(Beginning of Excerpted records)

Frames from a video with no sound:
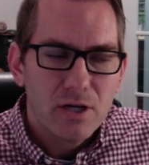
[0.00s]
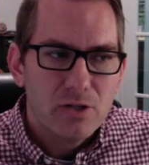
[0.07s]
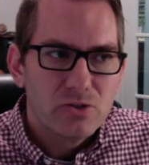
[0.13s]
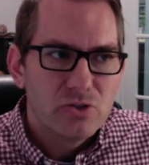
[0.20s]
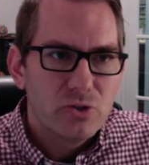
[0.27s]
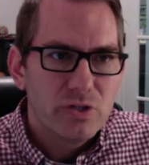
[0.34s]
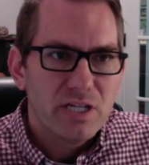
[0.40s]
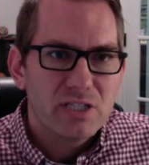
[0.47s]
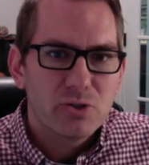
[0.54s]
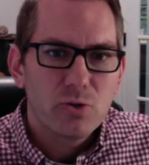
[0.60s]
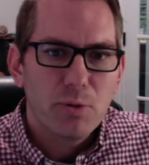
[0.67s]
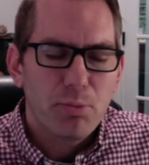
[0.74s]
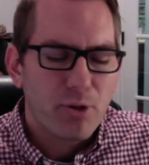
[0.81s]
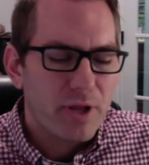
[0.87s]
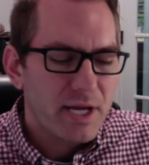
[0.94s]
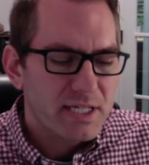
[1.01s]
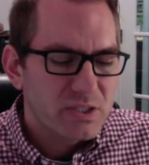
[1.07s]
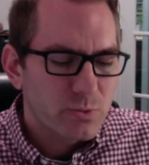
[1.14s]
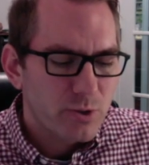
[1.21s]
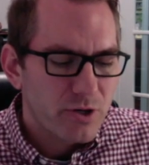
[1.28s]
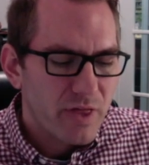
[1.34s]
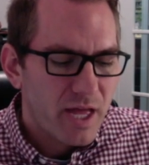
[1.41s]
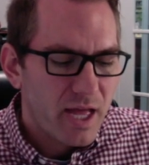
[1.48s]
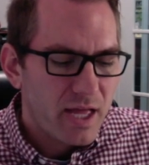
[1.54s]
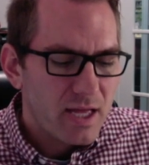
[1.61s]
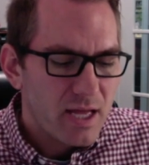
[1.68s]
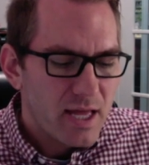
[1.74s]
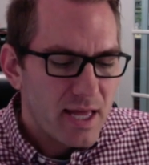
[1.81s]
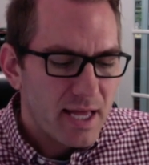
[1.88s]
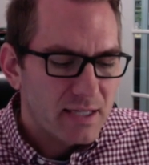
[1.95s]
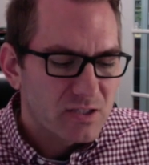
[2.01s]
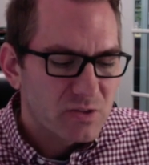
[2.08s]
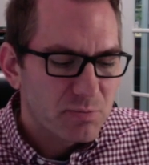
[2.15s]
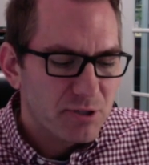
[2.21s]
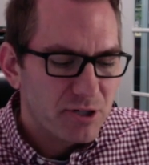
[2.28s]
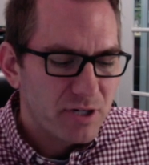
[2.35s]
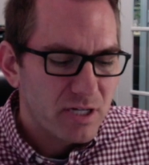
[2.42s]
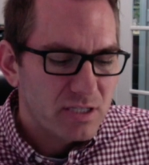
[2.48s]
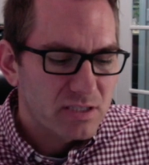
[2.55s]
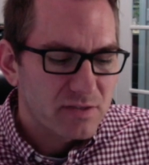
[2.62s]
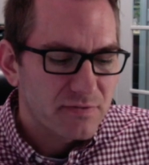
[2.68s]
to get to a place where they experience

(End of Excerpted records)

### [What this task involves]
Copy every record exactly as written, leaving out the pictures.

### [Answer to this exercise]
Frames from a video with no sound:
[0.00s]
[0.07s]
[0.13s]
[0.20s]
[0.27s]
[0.34s]
[0.40s]
[0.47s]
[0.54s]
[0.60s]
[0.67s]
[0.74s]
[0.81s]
[0.87s]
[0.94s]
[1.01s]
[1.07s]
[1.14s]
[1.21s]
[1.28s]
[1.34s]
[1.41s]
[1.48s]
[1.54s]
[1.61s]
[1.68s]
[1.74s]
[1.81s]
[1.88s]
[1.95s]
[2.01s]
[2.08s]
[2.15s]
[2.21s]
[2.28s]
[2.35s]
[2.42s]
[2.48s]
[2.55s]
[2.62s]
[2.68s]
to get to a place where they experience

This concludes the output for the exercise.